A apuração técnica revelou detalhes frios da premeditação. Enciumento, Leonardo desconfiava que sua companheira, Jaine, mantinha um caso com Nathan. Mesmo após a mulher dizer que estava em Goiânia, o investigado passou a monitorar as redes sociais da amiga dela, Beatriz. Ao reconhecer um fogão caipira e pratos típicos em "prints" de stories do Instagram sem localização, o suspeito deduziu que o grupo estava reunido em uma chácara em Goiatuba. Ele alugou um carro, comprou um revólver calibre .22 e foi ao local, onde executou Nathan e Beatriz a tiros.
Em seguida, Leonardo sequestrou Jaine no veículo alugado. Durante a fuga, a vítima conseguiu ligar para a mãe e compartilhar a localização via aplicativo, o que permitiu o cerco policial.

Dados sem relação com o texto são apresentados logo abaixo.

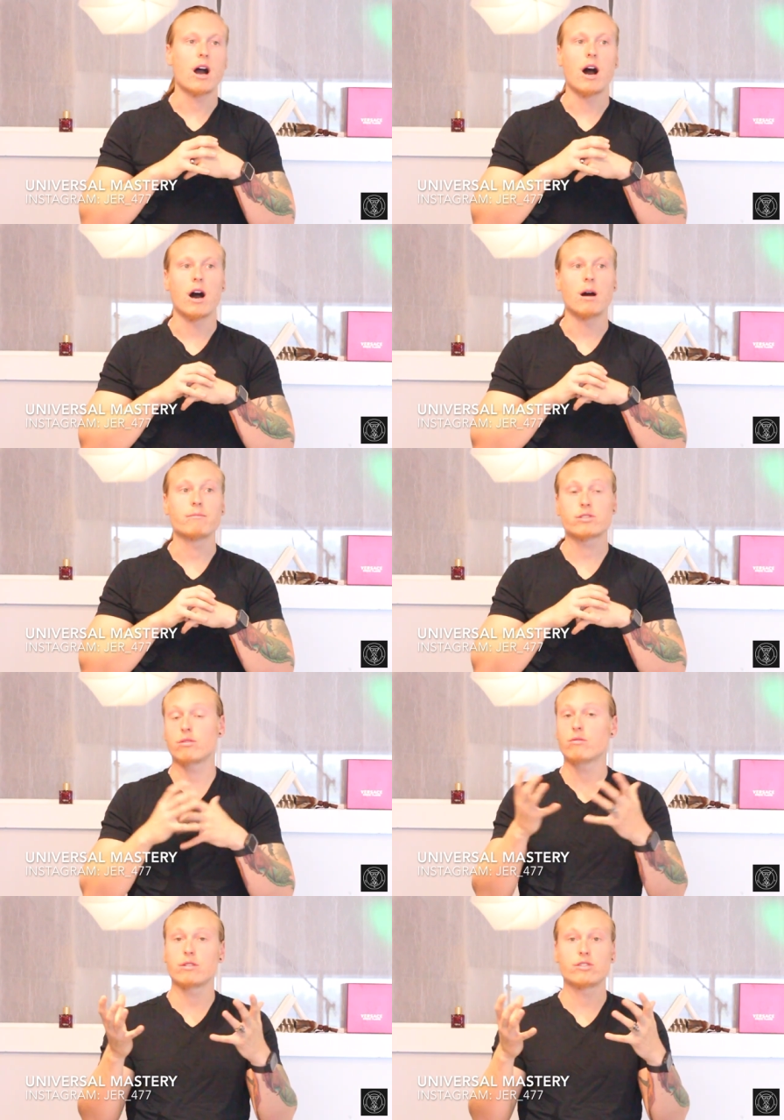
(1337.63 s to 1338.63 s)
Um,
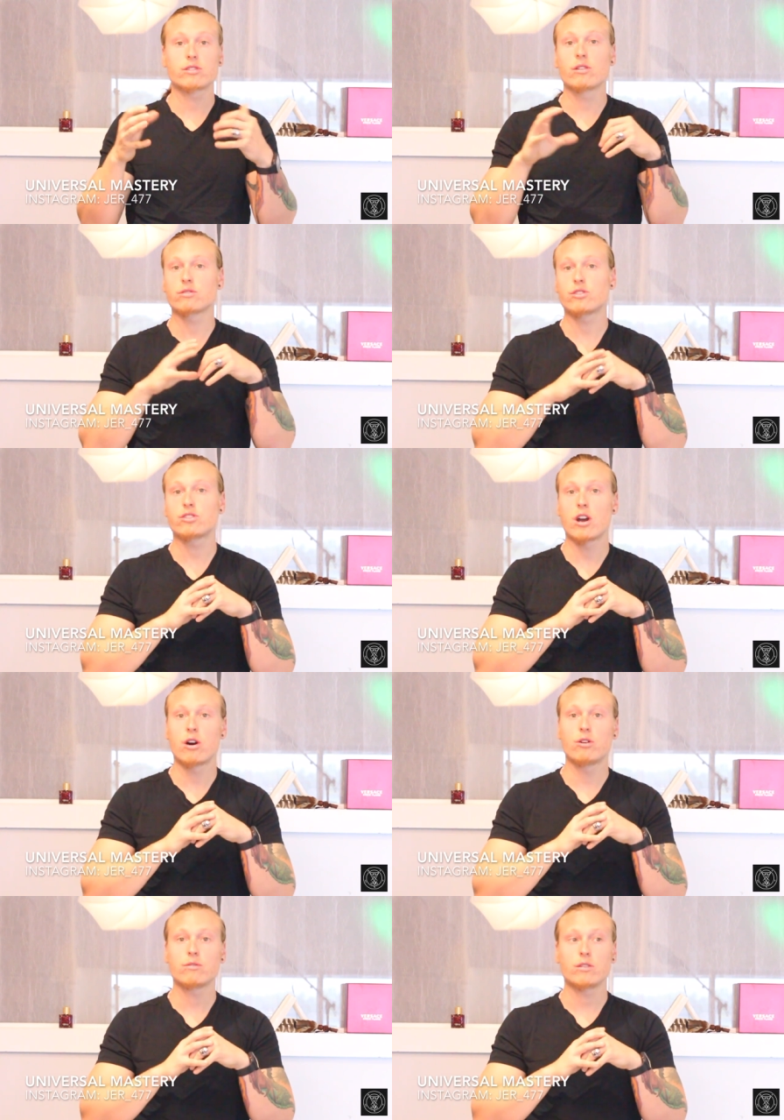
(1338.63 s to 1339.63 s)
so it just goes to
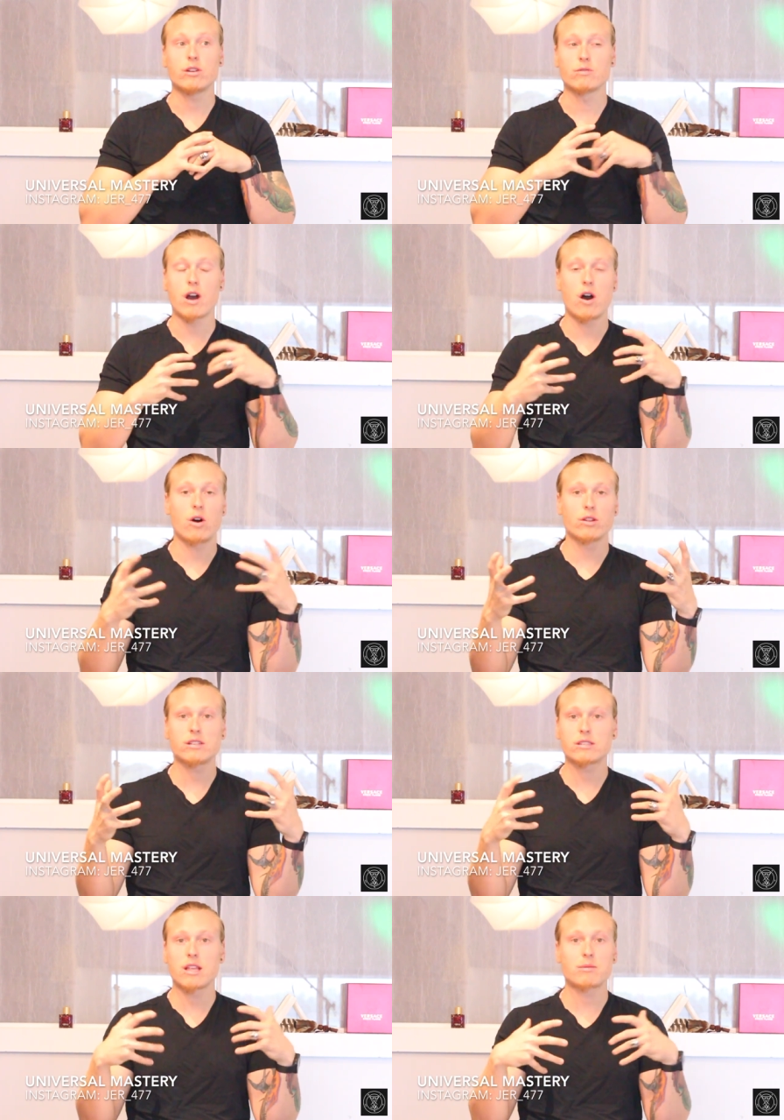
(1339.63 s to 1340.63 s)
show, you know, not all
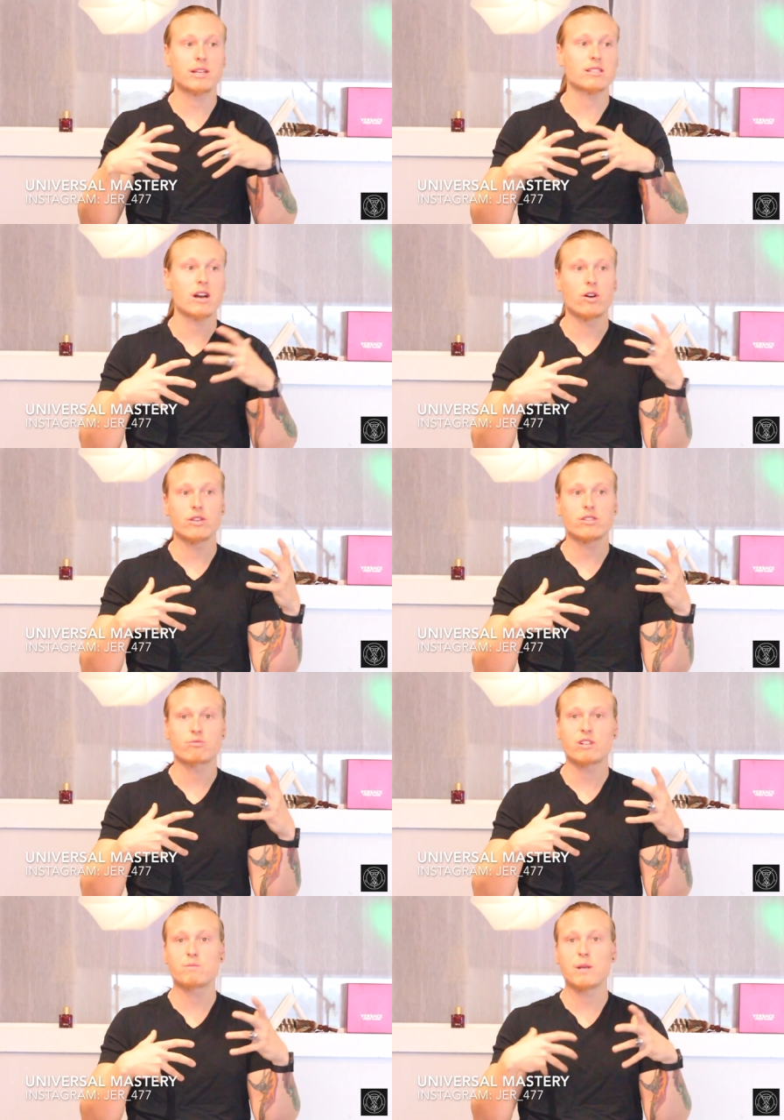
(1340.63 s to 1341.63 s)
these celebrities, not all
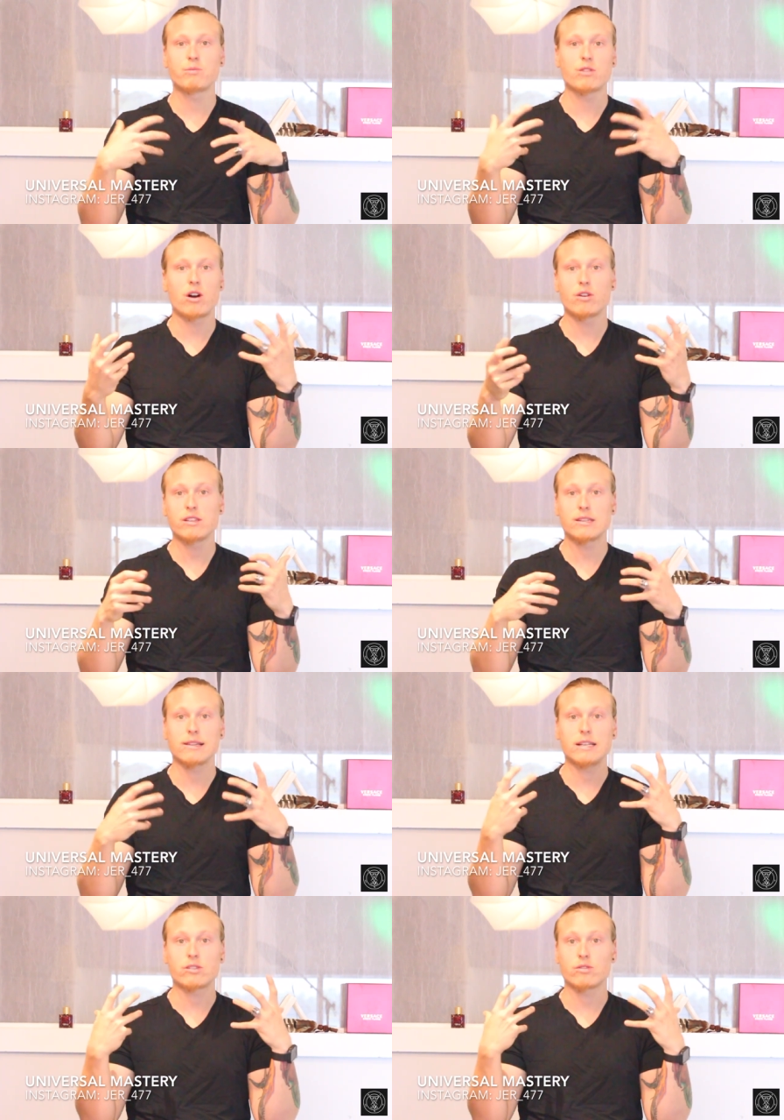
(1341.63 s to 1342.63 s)
these rich people, not all these
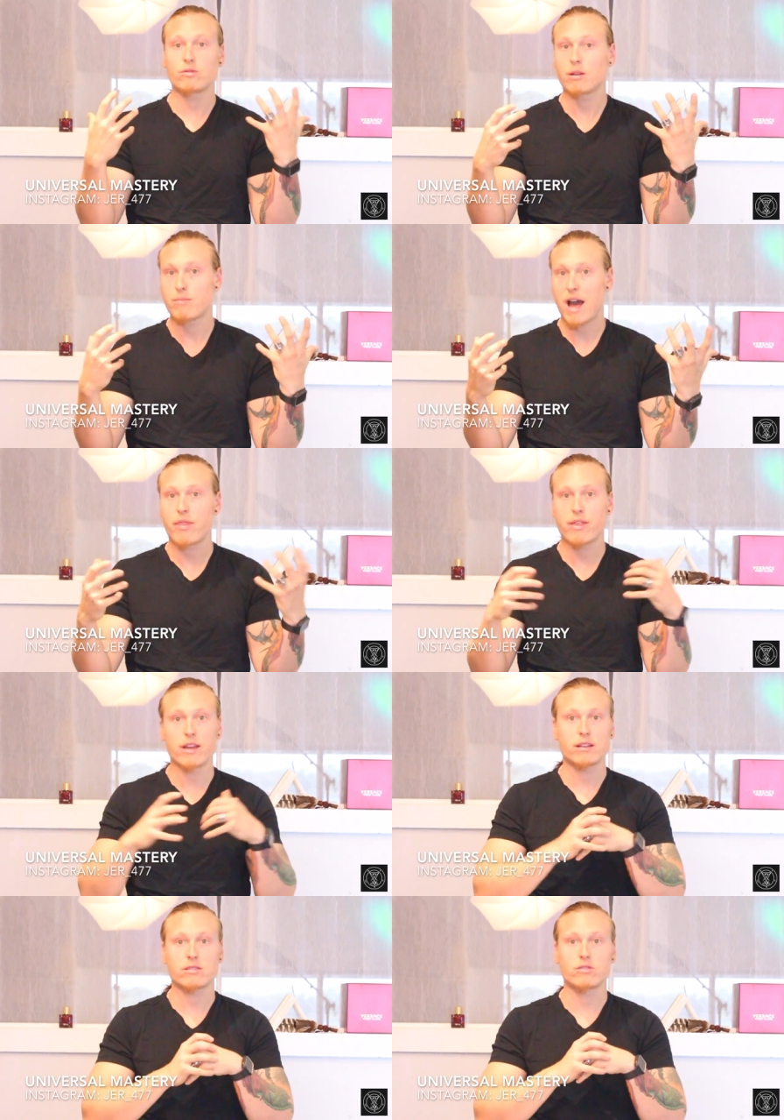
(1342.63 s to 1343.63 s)
elites are doing bad things.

Antes das equipes chegarem, o homem tirou a vida da companheira com quatro disparos. Na sequência, tirou fotos dos corpos, enviou áudios confessando o massacre em tempo real para conhecidos, fez um PIX para pagar o próprio velório e atirou contra o próprio peito. A perícia constatou que ele chegou a recarregar a arma para concluir a ação.